The EAT-Lancet report has recommended changing diets and global food systems
Due to a fundamental lack of agricultural understanding, some of the main dietary recommendations are incompatible with the food production outcomes of truly sustainable farming systems. For instance, in prioritising reductions in beef and lamb consumption over poultry consumption, the resulting environmental and health outcomes will both be negative.
If fully implemented, the recommendations would make it impossible to introduce sustainable and restorative farming systems in countries like the UK, where a high proportion of farmland is only suitable for growing grass. In addition, grass and grazing animals need to be reintroduced into many all-arable crop rotations to address the serious problems of soil degradation and biodiversity loss.
The failure to make a stronger recommendation in relation to reducing poultry meat consumption is misguided. We recognise that meat consumption overall needs to be reduced, but poultry is in direct competition with humans for grain. Although intensive cattle in some countries are fed on grain, ruminants in many countries predominantly eat grass and arable by-products which humans cannot digest. In relation to the environment, our analysis is that for net greenhouse gas emissions, soil degradation, biodiversity, diffuse agrochemical pollution and human health, reductions need to be made in meat that is largely fed on grain, not meat that is predominantly fed on grass.
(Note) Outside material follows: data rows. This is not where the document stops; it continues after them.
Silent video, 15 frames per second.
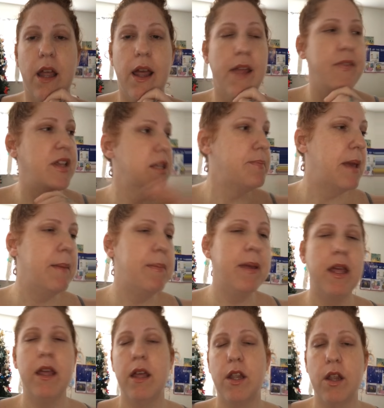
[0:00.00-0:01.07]
And this may
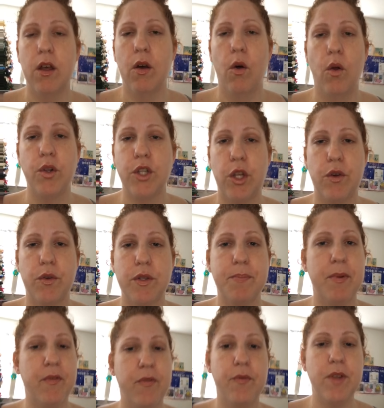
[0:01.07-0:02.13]
be old news,
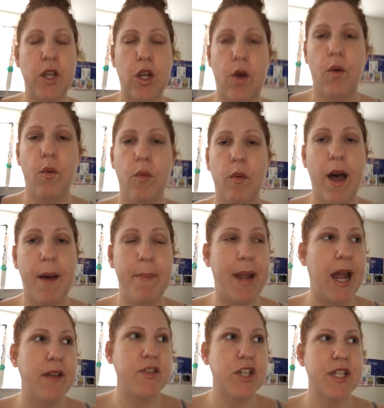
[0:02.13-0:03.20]
but, you know,
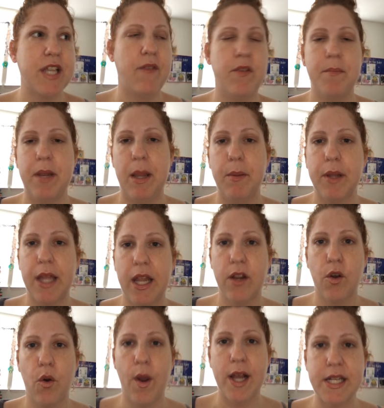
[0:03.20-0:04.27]
but I just haven't been able to get a
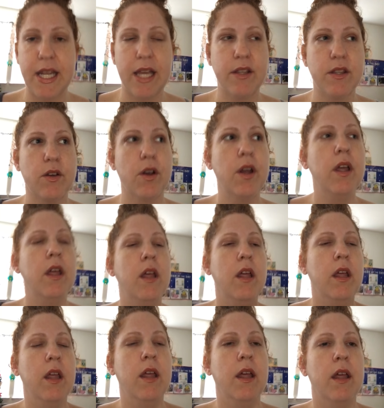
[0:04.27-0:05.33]
correct answer.
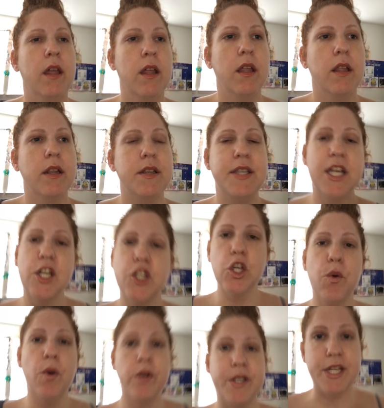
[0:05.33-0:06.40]
Did
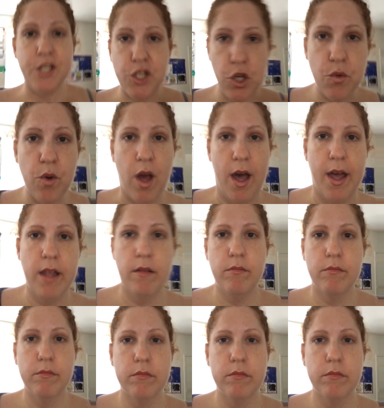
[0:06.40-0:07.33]
you or did you not?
Patrick Holden, chief executive of the Sustainable Food Trust (SFT), said, “We welcome the fact that the report highlights the urgent need for fundamental change in farming systems and diets. However, it does little to inform the public about the path to a sustainable future and in some key respects will make things worse.”
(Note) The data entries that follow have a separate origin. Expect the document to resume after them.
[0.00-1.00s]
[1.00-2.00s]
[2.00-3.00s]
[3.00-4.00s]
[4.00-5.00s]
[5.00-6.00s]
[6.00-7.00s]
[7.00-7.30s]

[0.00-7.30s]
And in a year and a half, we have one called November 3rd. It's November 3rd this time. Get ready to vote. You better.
Many of the report’s recommendations, such as increased consumption of vegetables, whole grains, nuts and legumes are all sound, but when it comes to protein and fats the recommendations to depend so heavily on plant sources, poultry rather than red meat and unsaturated fats compared with saturated fats are fundamentally flawed. Humans have evolved as red meat eaters and, providing this is part of a balanced diet, beef and lamb provide superior types of protein and fat to plant sources.
Fats make up 36 per cent of daily energy intake in the UK. But rather than getting these from UK grassland via meat and dairy products in an environmentally friendly way as we once did, consumers currently get these from palm oil and soyabean oil, associated as they are with devastating environmental destruction, and from rape and sunflower oil, the production of which have been major causes of pollinator decline due to the high need of these crops for insecticides when grown as monocultures. Over the last decade, a large number of studies in leading peer-reviewed journals, including one in the Lancet itself have challenged the belief that saturated fats are inherently harmful. The fact that this evidence has been completely overlooked by authors suggests that in this area at least, they may be driven more by ideology than a balanced assessment of the evidence.
Many studies have shown that in drought-prone regions of the world, in particular, and areas with poor soil quality, the most important thing is to maintain or build soil organic matter and this can only be achieved sustainably by integrating crop and livestock production and introducing nitrogen by deep-rooting leguminous plants rather than soluble fertiliser.